Dodgers aren’t fooling around with AJ Pollock
The Los Angeles Dodgers give up hard hitting AJ Pollock to the Chicago White Sox, getting ace closer Craig Kimbrel in return, straight-up, no chaser
It was so unexpected, so out of the blue, that it had to be an April Fools story, right? The Dodgers, who came so close to the fall classic, trading one of their big bats to the White Sox? But as the day wore on, it has been confirmed and reinforced by everyone from ESPN to CBS to the Dodgers themselves. It looks like it is no fooling after all. AJ Pollock is on his way to Chicago.
In a straight-up deal, the Dodgers have sent their hard-hitting outfielder to off to get All-Star reliever Craig Kimbrel in return. The move further reinforces the already formidable LA bullpen and is likely a response to the loss of Kenley Jansen to the Atlanta Braves last month. Dodger fans are already bemoaning the weird Kimbrel arm-hang in his action. If you can accept, and even come to love, the bizarre, borderline-balk, hip twist that Jansen employed, you can deal with Kimbrel's idiosyncracies. I mean, let's be honest, for the kind of movement that Kimbrel has on his pitches, he can do anything he likes on the mound.
In Kimbrel, LA gets one of baseball’s best closers, with 372 saves and a 2.18 ERA over his 12-year career. The Dodgers likely saw Pollock, who is coming off his two best seasons, as surplus to requirements given their stacked outfield and his $10 million salary.
Kimbrel’s contract is slightly more, at $16 million for this season, but he will be a free agent at the close of 2022 play, while Pollock still had another year to run. Kimbrel has been dominant at every club he has played for and the eight-time All-Star will fill the need for a closer in LA from the start of the season.

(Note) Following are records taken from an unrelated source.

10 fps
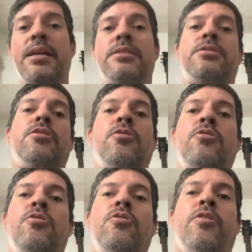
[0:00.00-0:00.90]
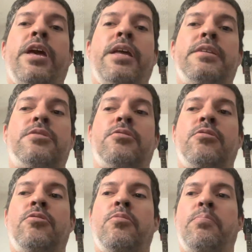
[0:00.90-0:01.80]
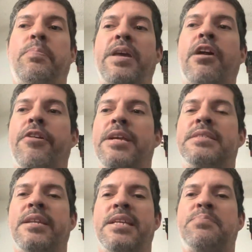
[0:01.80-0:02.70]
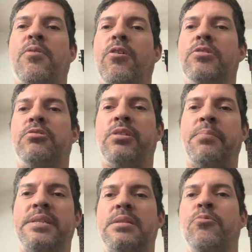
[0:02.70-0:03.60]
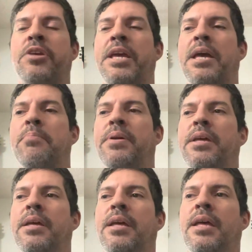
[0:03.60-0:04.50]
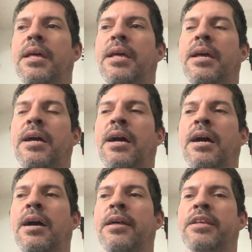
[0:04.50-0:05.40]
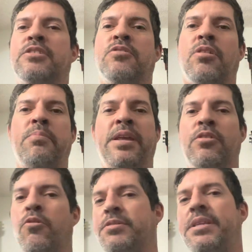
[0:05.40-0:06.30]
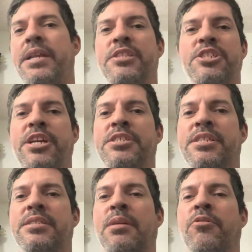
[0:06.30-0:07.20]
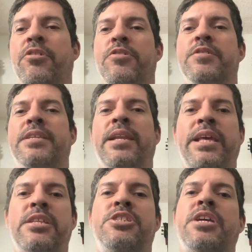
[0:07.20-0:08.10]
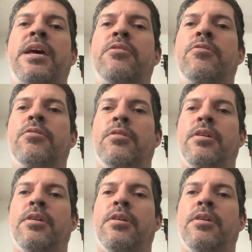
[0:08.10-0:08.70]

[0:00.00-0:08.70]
So PRS Les Paul to the Mesa Boogie amp. There's gonna be no setting changes. I'm gonna use the lead channel,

Pollock hit .297 last year with 21 home runs and 69 RBIs in 384 at bats. He is a potent offensive weapon that should slot in nicely to the White Sox plans for the season, particularly with Andrew Vaughan walking wounded.

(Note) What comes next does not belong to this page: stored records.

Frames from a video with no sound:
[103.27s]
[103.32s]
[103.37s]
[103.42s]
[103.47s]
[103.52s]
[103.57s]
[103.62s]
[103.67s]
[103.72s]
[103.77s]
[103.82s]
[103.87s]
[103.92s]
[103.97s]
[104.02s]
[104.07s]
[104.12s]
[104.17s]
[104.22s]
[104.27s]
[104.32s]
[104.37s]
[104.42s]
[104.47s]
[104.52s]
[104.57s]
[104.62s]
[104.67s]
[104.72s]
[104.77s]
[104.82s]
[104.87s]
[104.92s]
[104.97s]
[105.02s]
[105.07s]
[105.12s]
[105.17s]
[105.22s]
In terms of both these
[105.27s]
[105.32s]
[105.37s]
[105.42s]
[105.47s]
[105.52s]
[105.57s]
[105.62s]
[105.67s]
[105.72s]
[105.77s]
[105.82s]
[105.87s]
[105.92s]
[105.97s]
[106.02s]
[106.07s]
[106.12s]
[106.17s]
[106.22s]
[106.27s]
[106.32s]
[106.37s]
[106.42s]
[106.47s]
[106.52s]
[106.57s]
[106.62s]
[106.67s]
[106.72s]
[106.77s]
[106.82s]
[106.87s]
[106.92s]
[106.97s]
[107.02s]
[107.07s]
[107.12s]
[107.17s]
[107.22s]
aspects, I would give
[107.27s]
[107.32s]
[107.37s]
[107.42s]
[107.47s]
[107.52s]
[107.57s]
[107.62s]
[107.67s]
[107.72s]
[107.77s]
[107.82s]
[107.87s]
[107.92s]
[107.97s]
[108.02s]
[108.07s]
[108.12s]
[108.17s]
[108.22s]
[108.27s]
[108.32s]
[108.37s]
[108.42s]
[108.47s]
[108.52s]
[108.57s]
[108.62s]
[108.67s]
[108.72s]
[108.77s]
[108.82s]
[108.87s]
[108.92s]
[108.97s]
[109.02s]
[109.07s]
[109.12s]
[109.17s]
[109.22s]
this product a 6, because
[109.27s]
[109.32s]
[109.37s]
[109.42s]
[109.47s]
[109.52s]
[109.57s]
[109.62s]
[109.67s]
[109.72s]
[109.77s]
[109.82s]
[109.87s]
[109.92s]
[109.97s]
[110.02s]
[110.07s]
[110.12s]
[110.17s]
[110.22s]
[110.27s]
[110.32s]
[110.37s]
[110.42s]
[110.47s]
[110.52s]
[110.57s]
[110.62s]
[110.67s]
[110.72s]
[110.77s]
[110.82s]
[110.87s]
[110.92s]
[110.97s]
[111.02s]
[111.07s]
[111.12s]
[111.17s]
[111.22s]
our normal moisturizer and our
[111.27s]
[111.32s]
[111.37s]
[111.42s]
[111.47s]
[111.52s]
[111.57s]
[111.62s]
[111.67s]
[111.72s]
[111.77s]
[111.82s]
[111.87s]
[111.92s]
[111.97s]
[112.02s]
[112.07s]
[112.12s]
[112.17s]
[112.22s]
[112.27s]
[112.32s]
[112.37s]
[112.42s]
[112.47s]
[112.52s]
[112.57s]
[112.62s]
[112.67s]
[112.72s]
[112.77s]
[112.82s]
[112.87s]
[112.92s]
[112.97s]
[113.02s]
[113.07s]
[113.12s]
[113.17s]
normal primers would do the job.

This move looks sage on paper and is, I have no doubt, the sensible move, but strengthening what is already one of the best bullpens in baseball even further at the expense of your run-makers feels wrong-headed. The Dodgers already have dominant pitching, and yet they struggled against teams with far lesser arms on the mound, but who relied on their bats to take them over the line.
Let’s not get too out of sorts, my concerns are likely simply over-cautiousness. But being from the old school, I am always of the opinion that, to borrow a football simile, you never take runs off the scoreboard. Giving up AJ feels like the Dodgers are doing just that.